経産省が『節電』に続き『節ガス』を求める制度設計を開始

  経済産業省が『節電要請』を参考にした『節ガス要請』の制度設計に取り組んでいると日経新聞などが報じています。

  液化天然ガス(LNG)は火力発電や都市ガスが主たる使用方法です。節約を求めると「経済への悪影響」が弊害として生じることは避けられません

  (経産省が深く携わった)エネルギー政策の失態を『節約』で誤魔化そうとする姿勢は厳しく批判されるべきでしょう。


「需要を満たす供給体制の構築」がエネルギー政策の目的のはず

  経産省が検討している『節ガスの制度』は『節電要請』を参考にしたものであると日経新聞が記事にしています。

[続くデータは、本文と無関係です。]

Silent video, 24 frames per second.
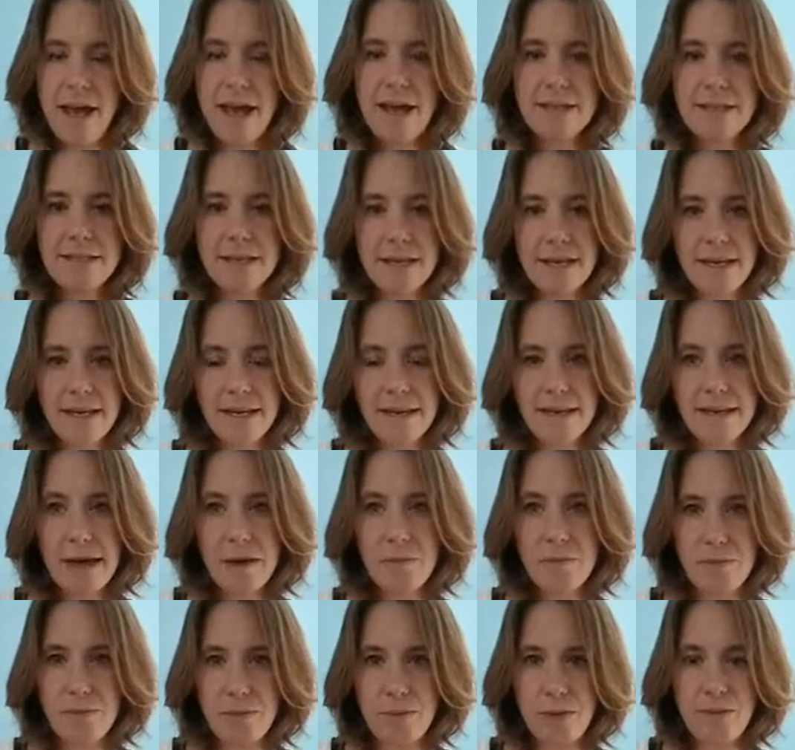and taking
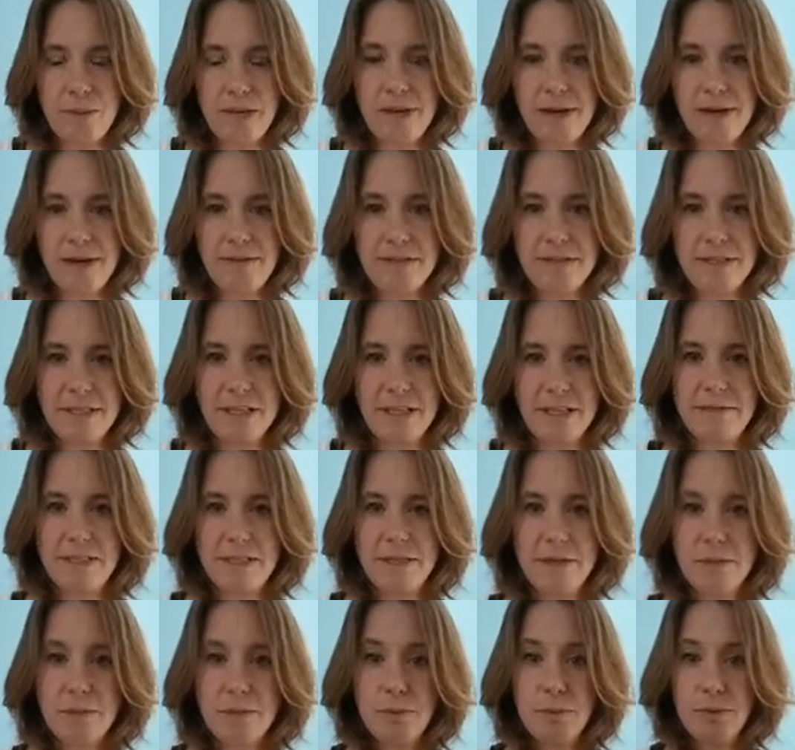that moment of
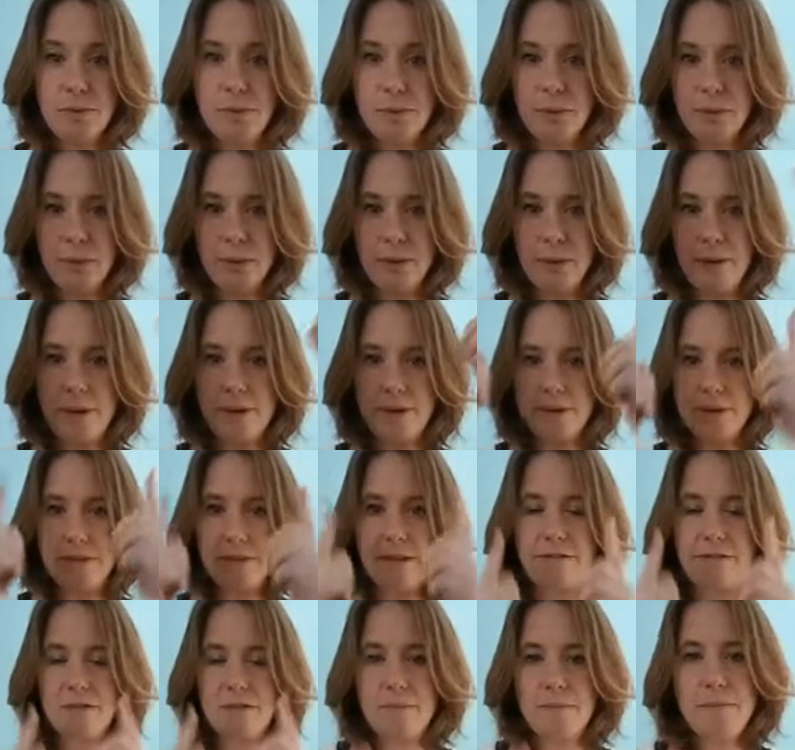safety to pull
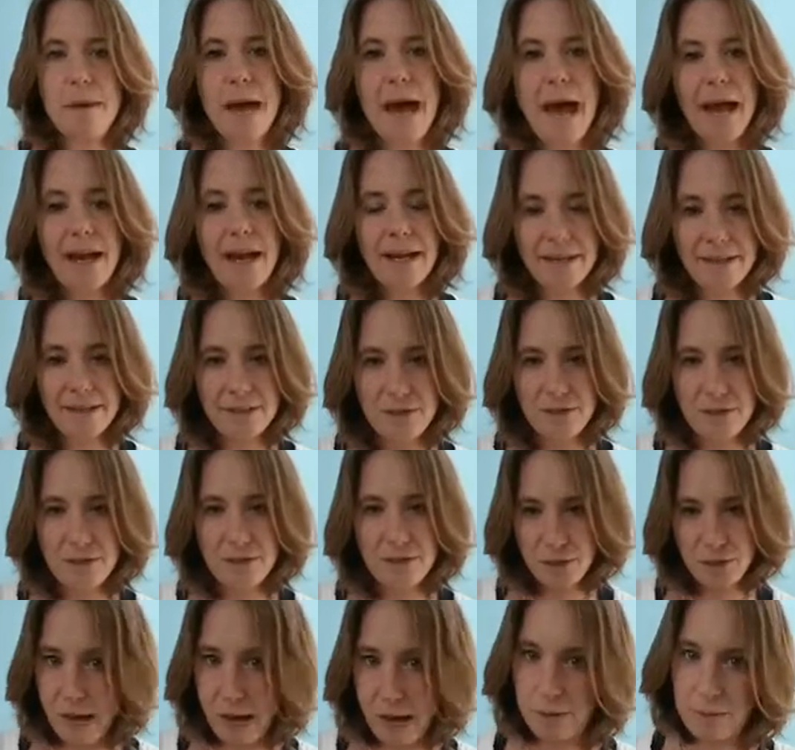ourselves back
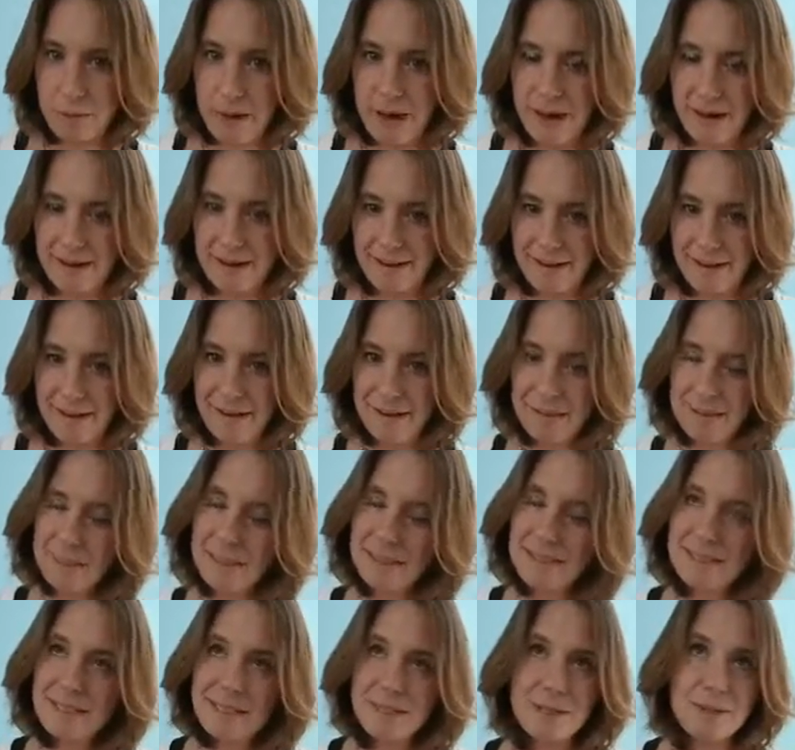into our body,
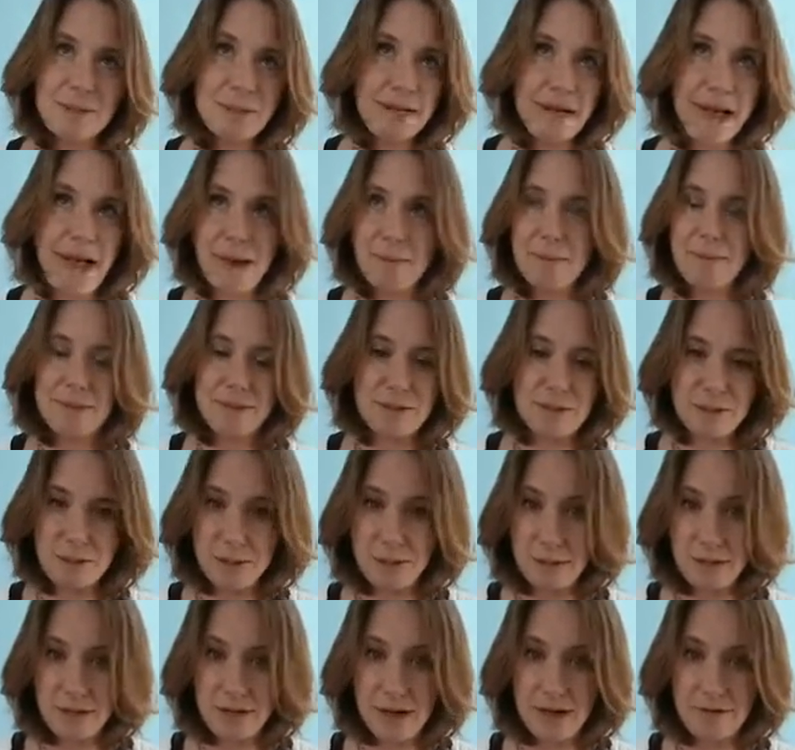because that's what happens
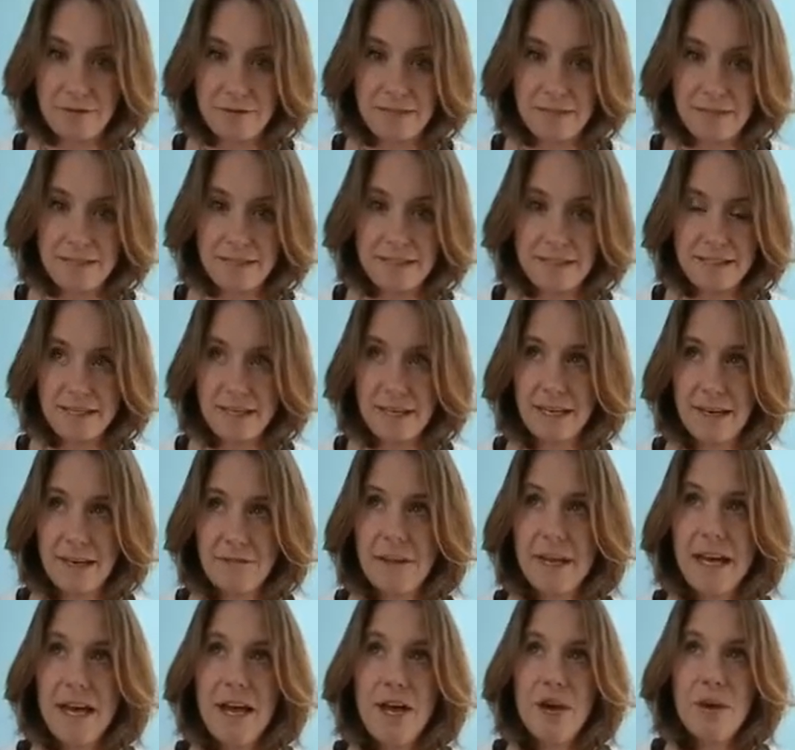when we're not feeling
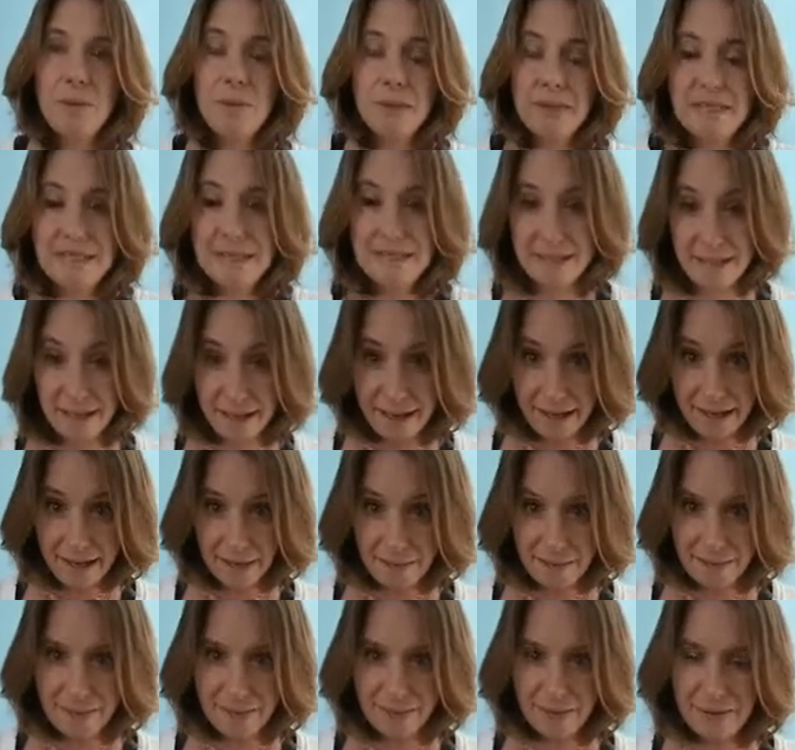safe. We
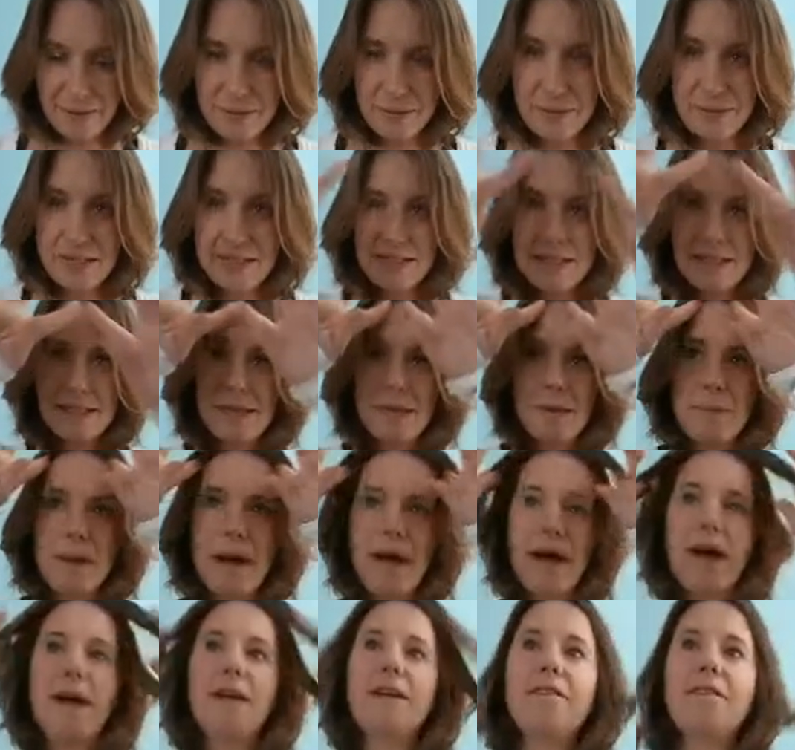escape. We escape
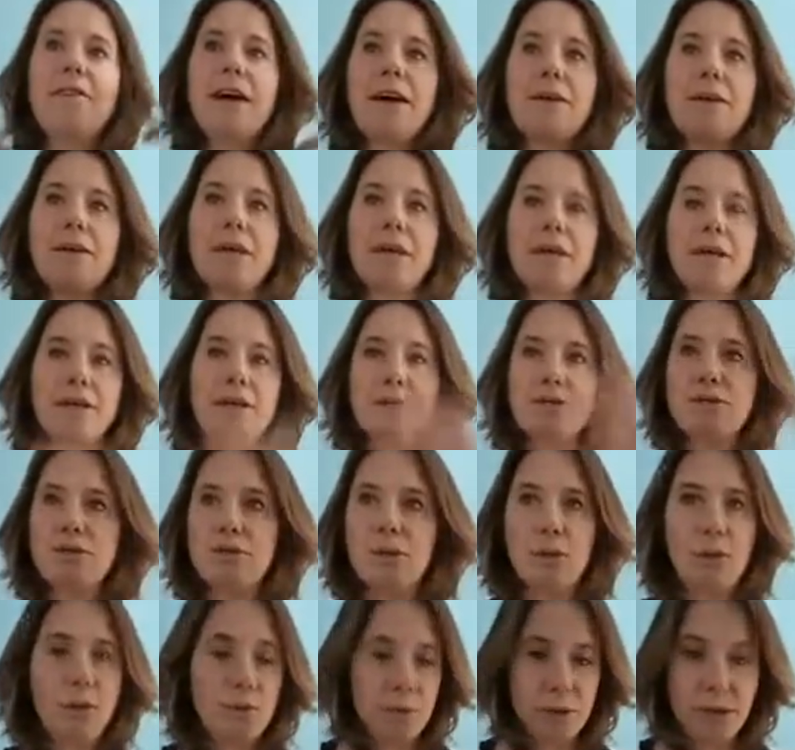out of our
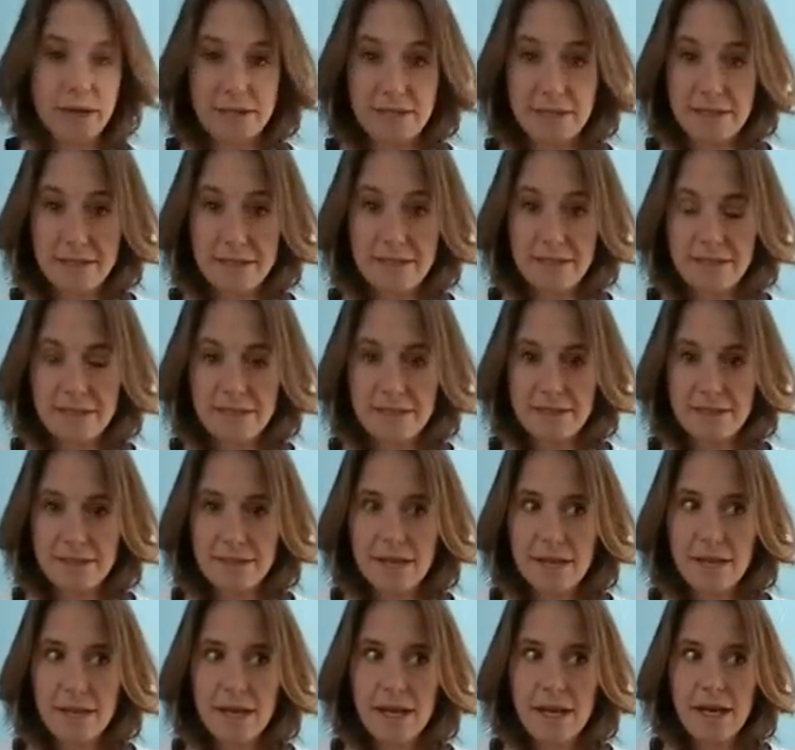soul presence,
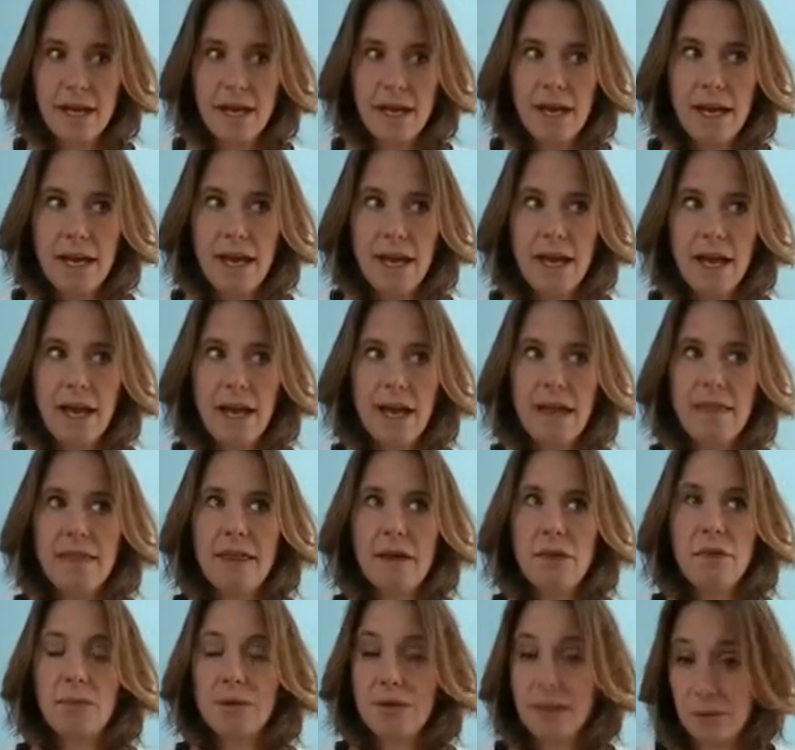and
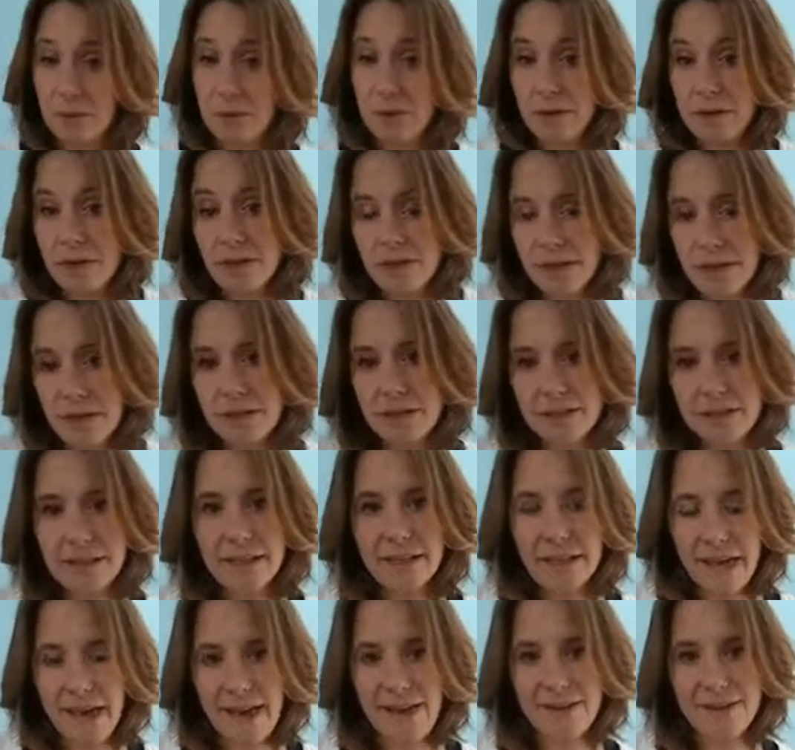then we're
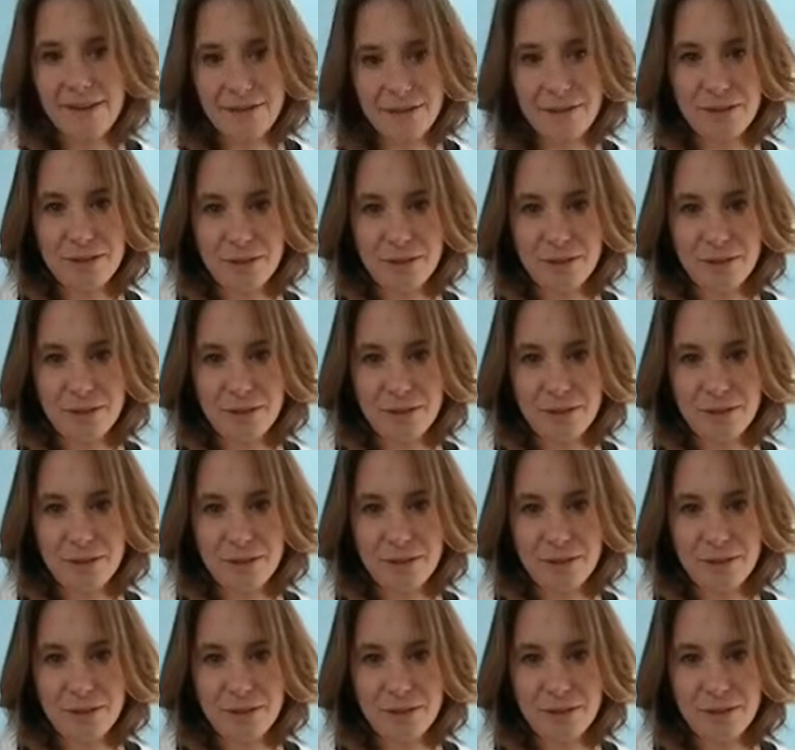literally out of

  経済産業省は液化天然ガス(LNG)の調達難に備え、都市ガスの消費を抑える「節ガス」を家庭や企業に求める仕組みをつくる。需給が逼迫する際には前もって大口企業に使用制限令を出せるようにする。ロシア産LNGの安定供給に懸念が生じていることに対応する。電力分野の節電要請を参考に制度設計する。

  ロシアが(日本が権益を持つ)サハリン2を接収したことで LNG の確保に不安が出ており、経産省が「需要を絞る要請」を出せるようにする制度設計に取り組んでいます。

  ただ、市場で正しいのは『供給』ではなく『需要』です。エネルギー需要を満たすだけの供給ができない『エネルギー政策』は「失敗」なのですから政府は対応を改める必要があるでしょう。


ロシア産 LNG の輸入量と輸入額

  ロシアから輸入している LNG の購入量と購入額は財務省の貿易統計で示されており、グラフ化すると以下のようになります。

  日本はロシアから毎月60万トンほどの LNG を輸入しており、これは全体の 10% ほどに該当します。

  「ウクライナ侵略」を理由にロシアへの経済制裁をしているのですから、LNG の確保に支障が生じるのは時間の問題です。このような事態への備えができていなかったことは由々しき事態と言わざるを得ないでしょう。


LNG の用途は「60% が発電」で「30% 強が都市ガス」

  なお、天然ガスの用途別消費量はエネルギー白書で言及されており、2021年度版では発電に 60% が用いられていることが報告されています。

  経産省は「LNG の確保不足による電力不足」への対策として『節ガス要請』を実施するための制度構築を本格化させていますが、都市ガスによる消費量は用途の 30% 強に過ぎません。

  『節ガス要請』で “お茶を濁す” よりも「カーボンニュートラルのためにベースロード電源として運転中の LNG 火力発電を原子力発電に置き換える」ことの方が LNG の消費量を抑えることができるはずです。

  まずは『原発の運転再開』を要請し、既存の電力インフラに “タダ乗り” を許して供給不足を引き起こす原因となっている再生可能エネの退出を促すことが経産省の役割なのではないでしょうか。